Sumários

Marcadores neutrais, caracterização de estrutura populacional e como identificar hibridização

8 Novembro 2022, 15:30 Bruno Miguel Santos de Almeida Nevado

Introdução a medidas e métodos para caracterizar a estrutura populacional: (1) FST para quantificar a diferenciação genética com base em frequências alélicas; (2) métodos para agrupamento de indivíduos com base em dados de vários loci (Structure e PCA). Distinção entre métodos de agrupamento (clustering) baseados em modelos de genética populacional (STRUCTURE) e métodos de exploração de dados sem modelos biológicos subjacentes (PCA - Principal Component Analysis). Interpretação de resultados de FST, Structure e PCA. Isolamento por distância e efeito de amostragem. Princípios da utilização de marcadores neutrais para inferir a história demográfica com base em modelos. Árvores de genes e árvores de espécies. Incongruencia filogenética, hibridização e introgressão, e incomplete lineage sorting. Identificação de introgressão com testes “abba-baba”, exemplo de introgressão de DNA de neandartais para humanos.


Visualização e dados de marcadores moleculares

7 Novembro 2022, 08:30 Patricia Beldade

Tipos de marcadores e exemplos: morfológicos, alozimas, baseados em DNA (incluindo AFLPs, microsatellites, SNPs). Propriedades dos marcadores; incluindo: dominantes ou co-dominantes, níveis de polimorfismo, facilidade de desenvolvimento e genotipagem, necessidade ou não de informação sobre sequência nucleotídica, requesitos sobre qualidade e quantidade de DNA. Exemplos detalhados de dois tipos de marcadores com detecção por electroforese com base em tamanho de fragmentos e cujo ensaio envolve PCR, mas que diferem em dominância ou co-dominância e na necessidade ou não de informação sobre sequência nucleotídica: AFLPs e microsatélites. Exercícios de leitura de polimorfismo em RFLP, AFLP e microsatélites e entrada dos dados correspondentes.


exame intercalar

3 Novembro 2022, 12:00 Patricia Beldade

Exame intercalar sobre definição, tipos e propriedades de marcadores genéticos, valendo 3 dos 20 valores da nota final.

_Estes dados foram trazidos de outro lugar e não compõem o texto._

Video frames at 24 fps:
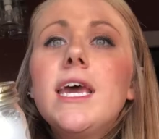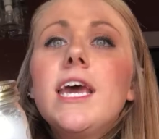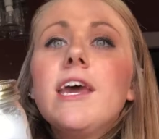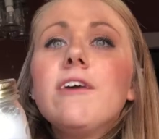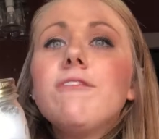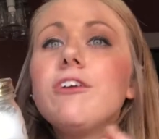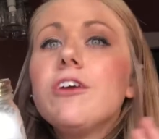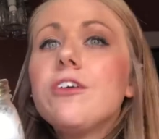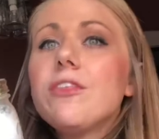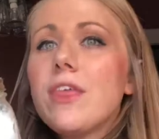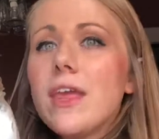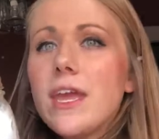If
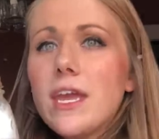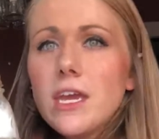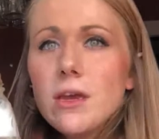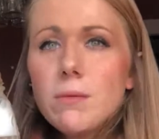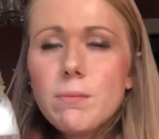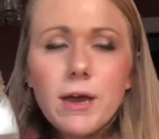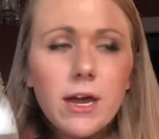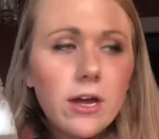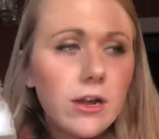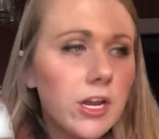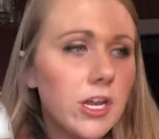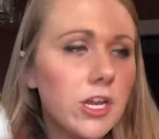you think
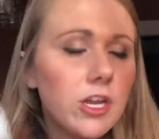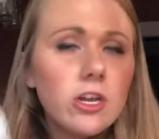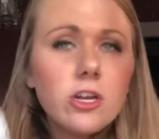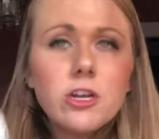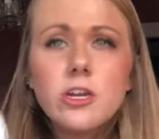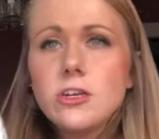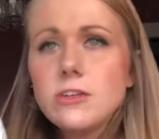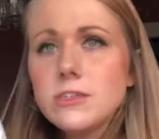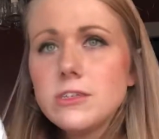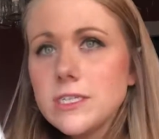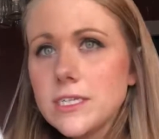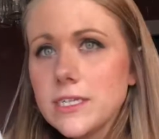about it, you're
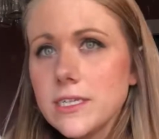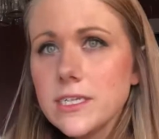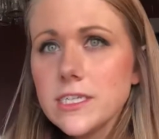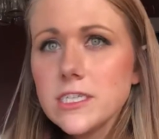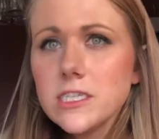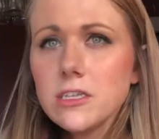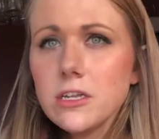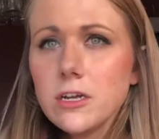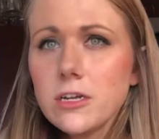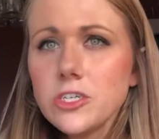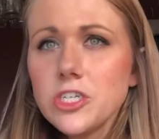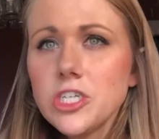using this
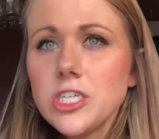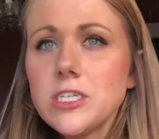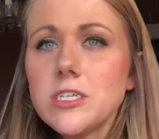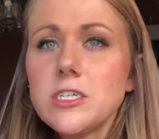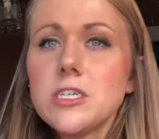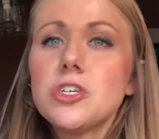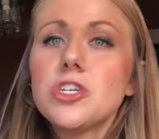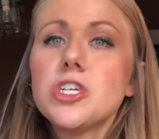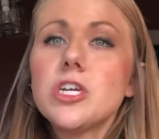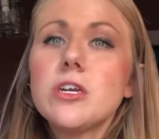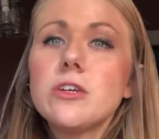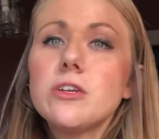laundry
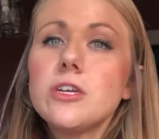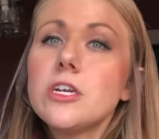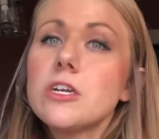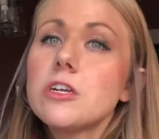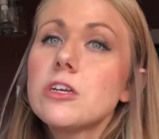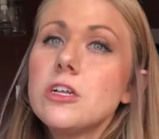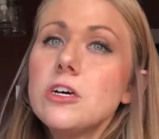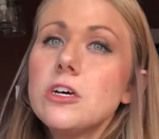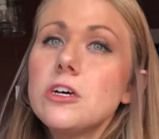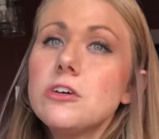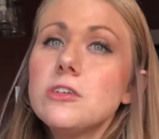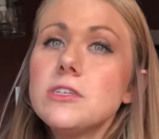detergent on your
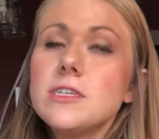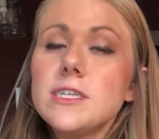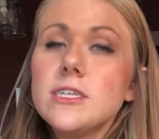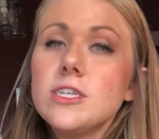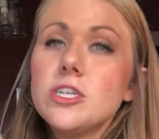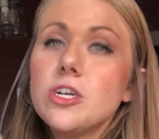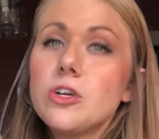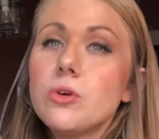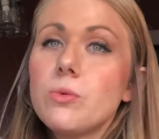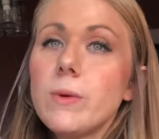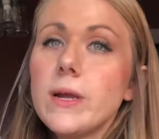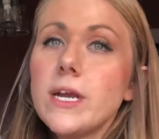clothes and
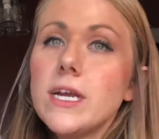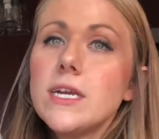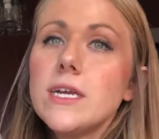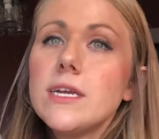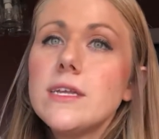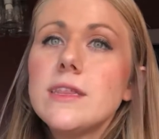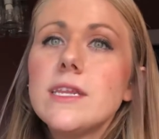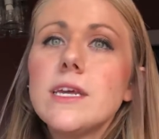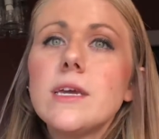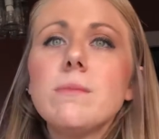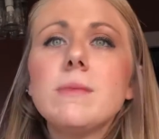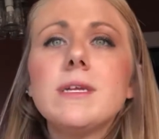you're wearing
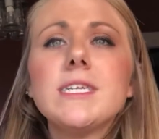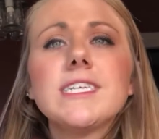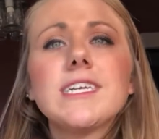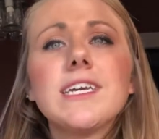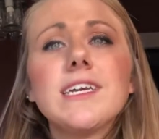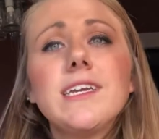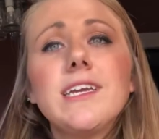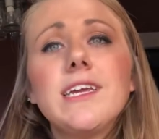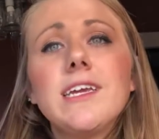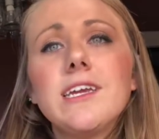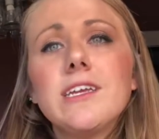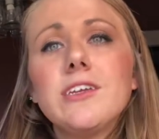them. It's
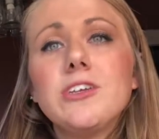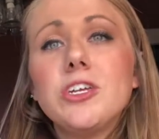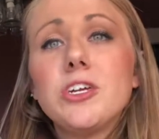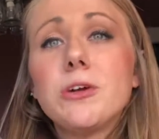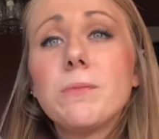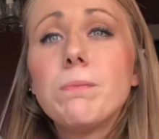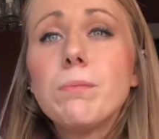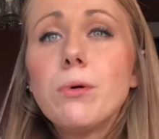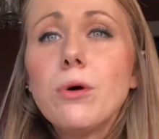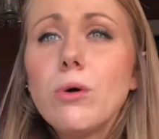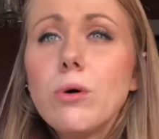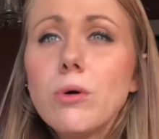getting in your
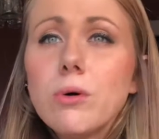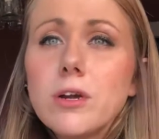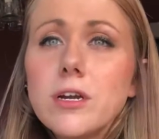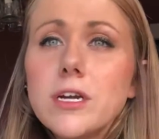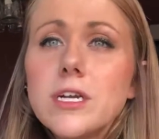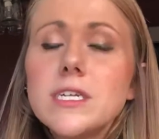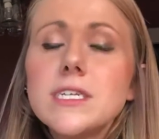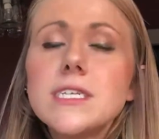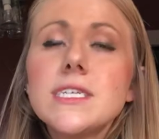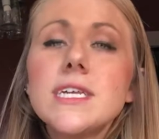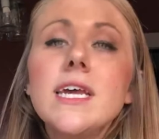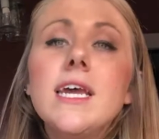
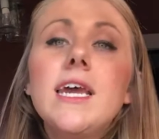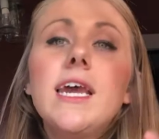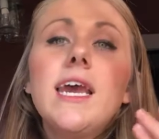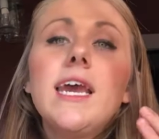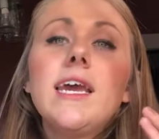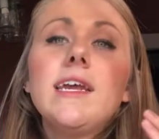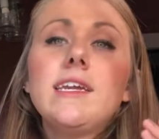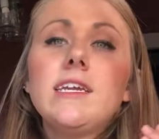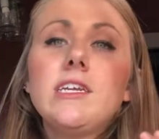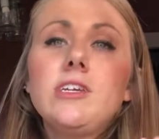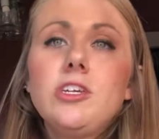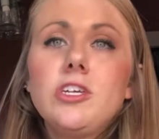pores
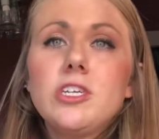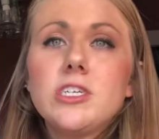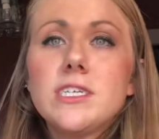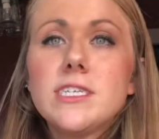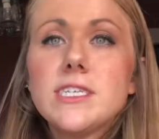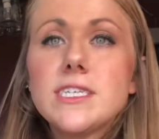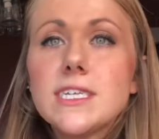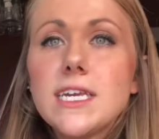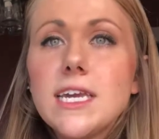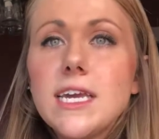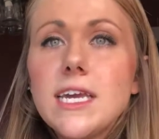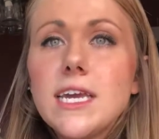and in your
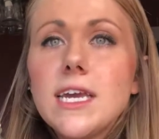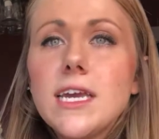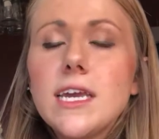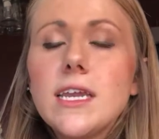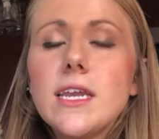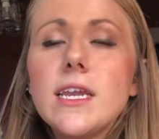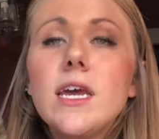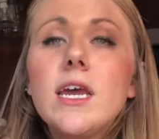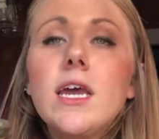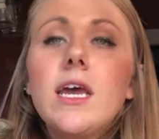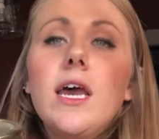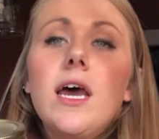
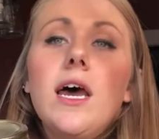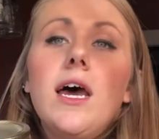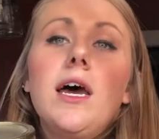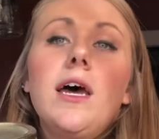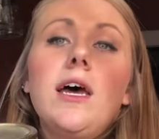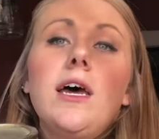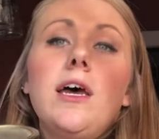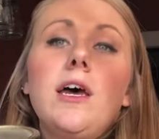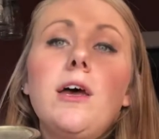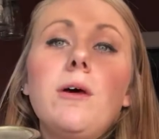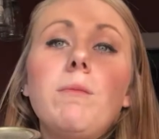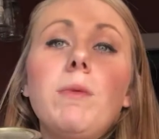skin.
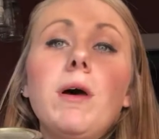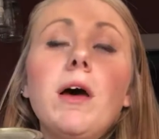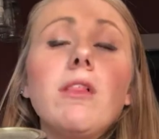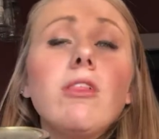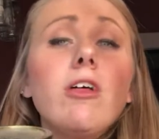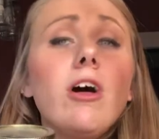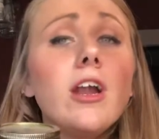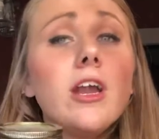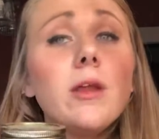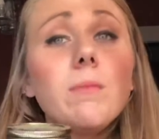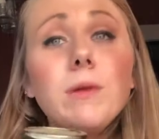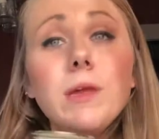A
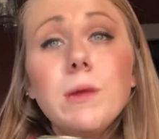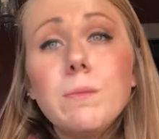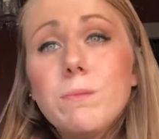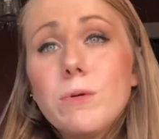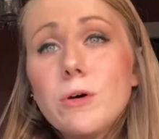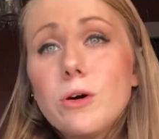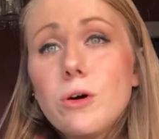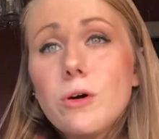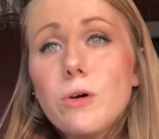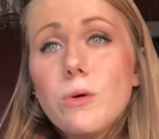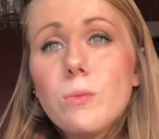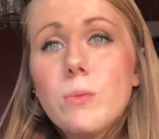lot of
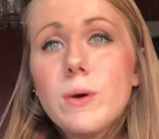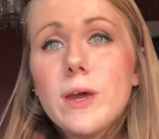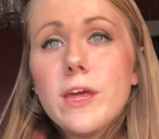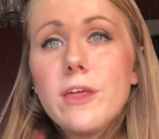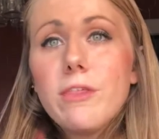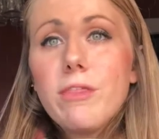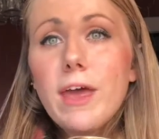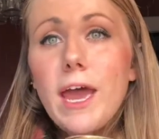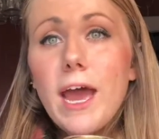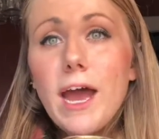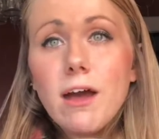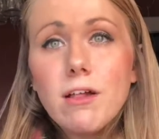people with
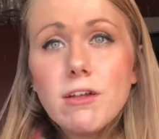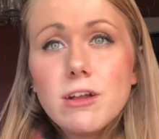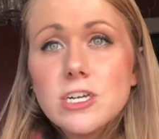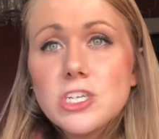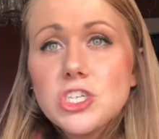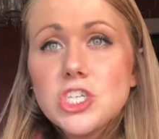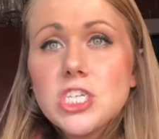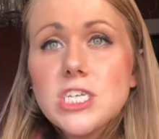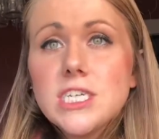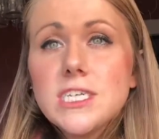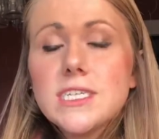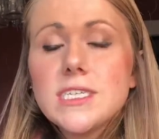
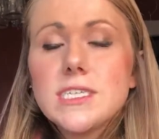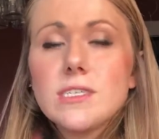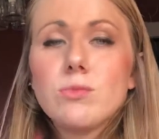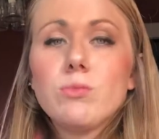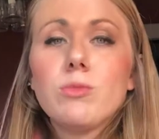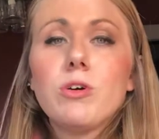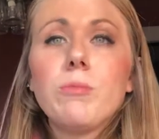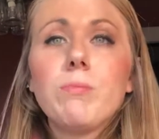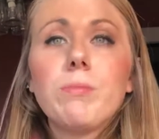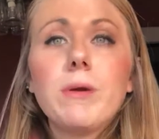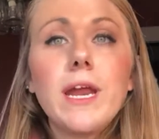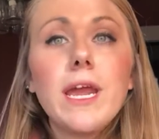allergies
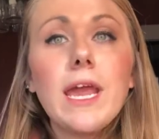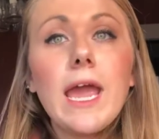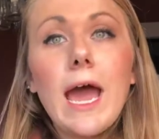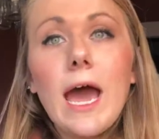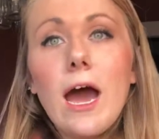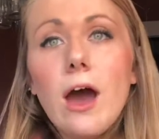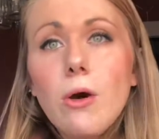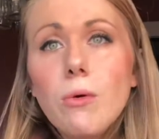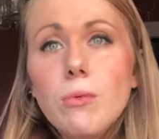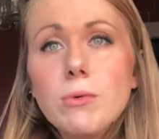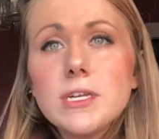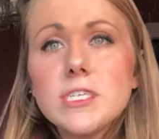will break
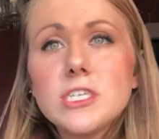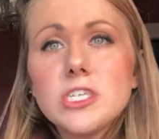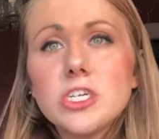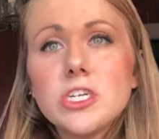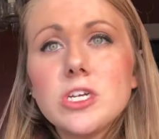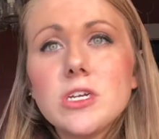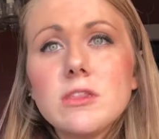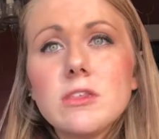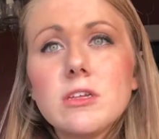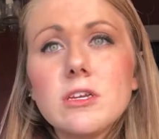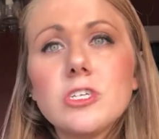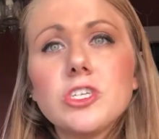out with
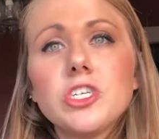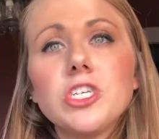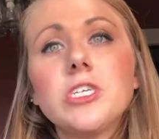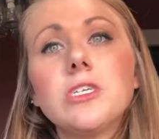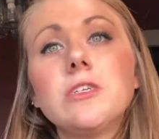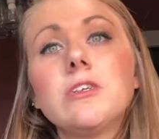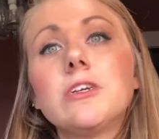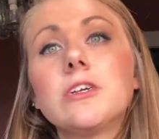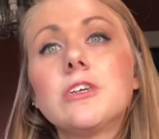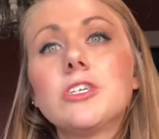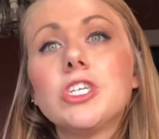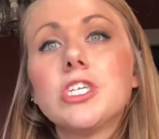certain laundry
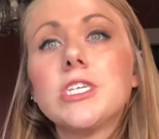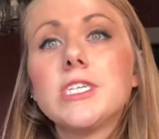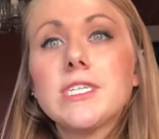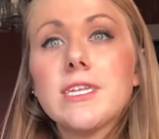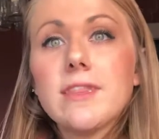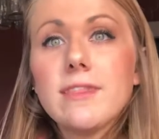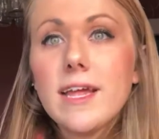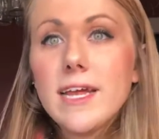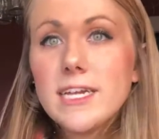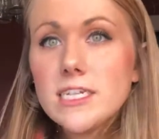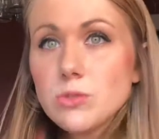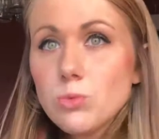detergents, and
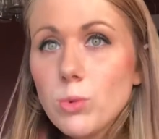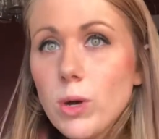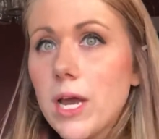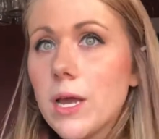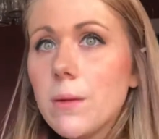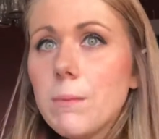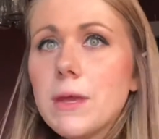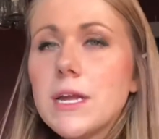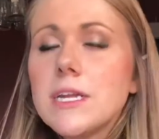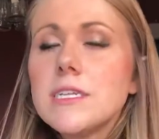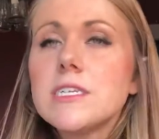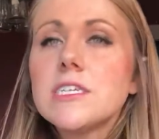that's why,
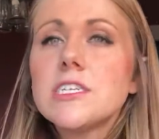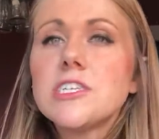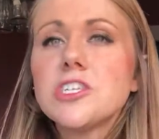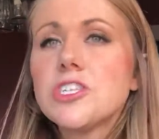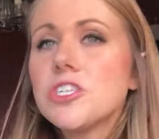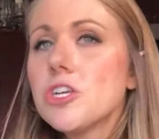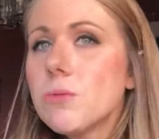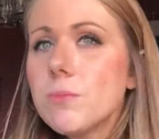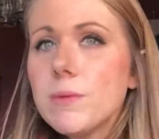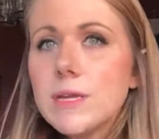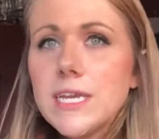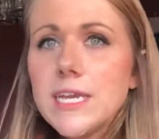because there's
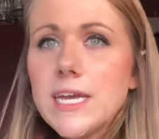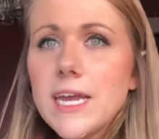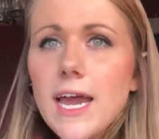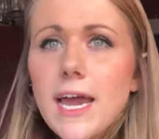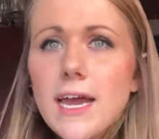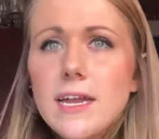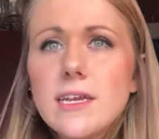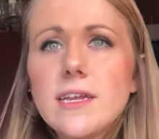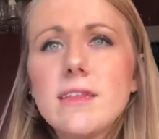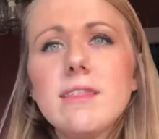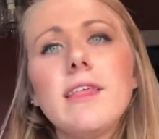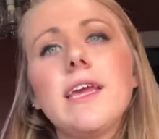so many
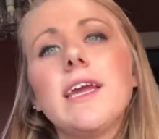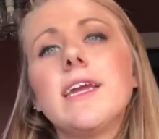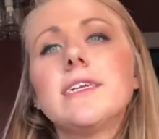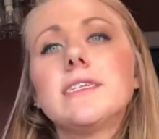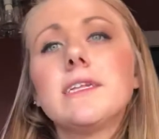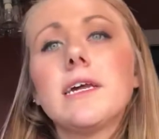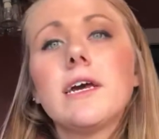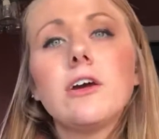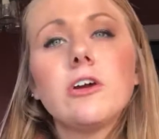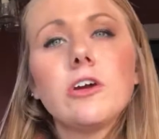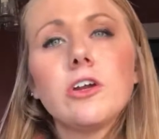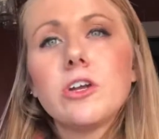added things
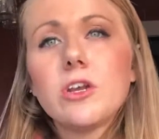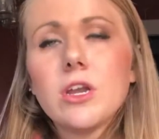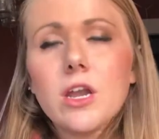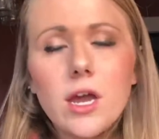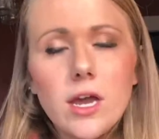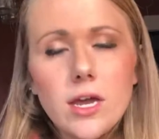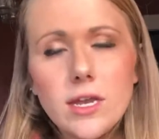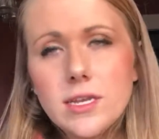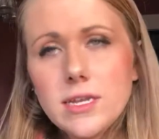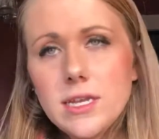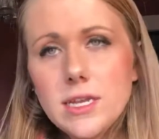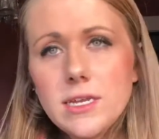that are
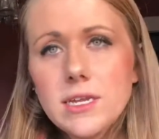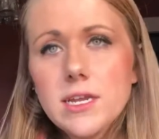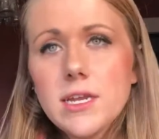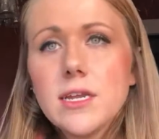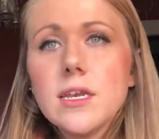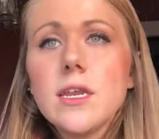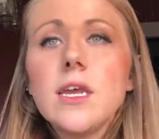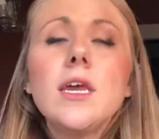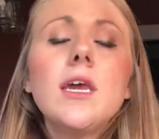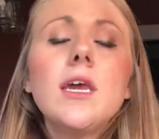not needed.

Análise de SNPs para caracterizar estrutura populacional

2 Novembro 2022, 09:00 Bruno Miguel Santos de Almeida Nevado

Quantificar diferenciação genética entre populações com FST. Análise de dados de SNPs de populações humanas para caracterizar a estrutura populacional utilizando métodos tendo como unidade indivíduos. Métodos de clustering com base em dados de genótipos em vários loci utlizando principal component analysis (PCA). Análise de dados de SNP para calcular FST entre pares de populações e realizar a análise de PCA. Interpretação e discussão dos resultados.     

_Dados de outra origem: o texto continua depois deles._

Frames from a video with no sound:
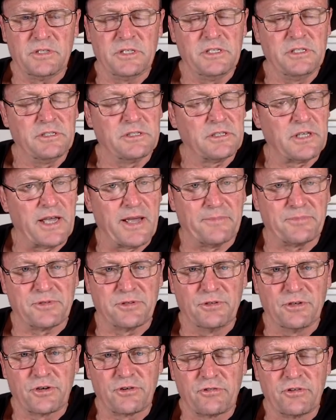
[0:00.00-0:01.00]
is
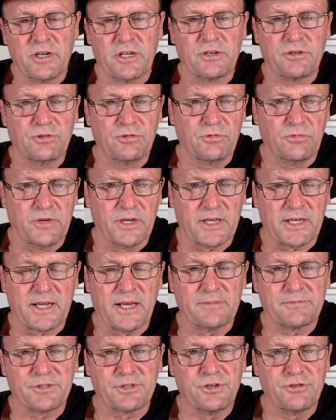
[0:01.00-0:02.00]
absolutely critical when it
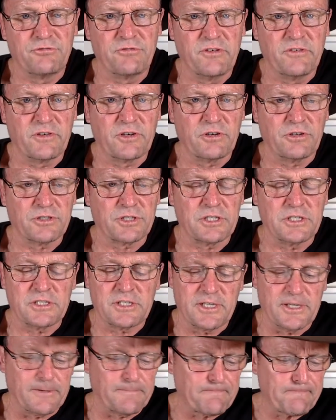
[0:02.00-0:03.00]
comes to river crossings.
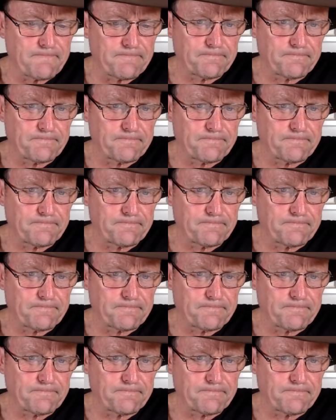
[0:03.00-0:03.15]
Now,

Análise de SNPs para caracterizar estrutura populacional

31 Outubro 2022, 08:30 Bruno Miguel Santos de Almeida Nevado

Quantificar diferenciação genética entre populações com FST. Análise de dados de SNPs de populações humanas para caracterizar a estrutura populacional utilizando métodos tendo como unidade indivíduos. Métodos de clustering com base em dados de genótipos em vários loci utlizando principal component analysis (PCA). Análise de dados de SNP para calcular FST entre pares de populações e realizar a análise de PCA. Interpretação e discussão dos resultados.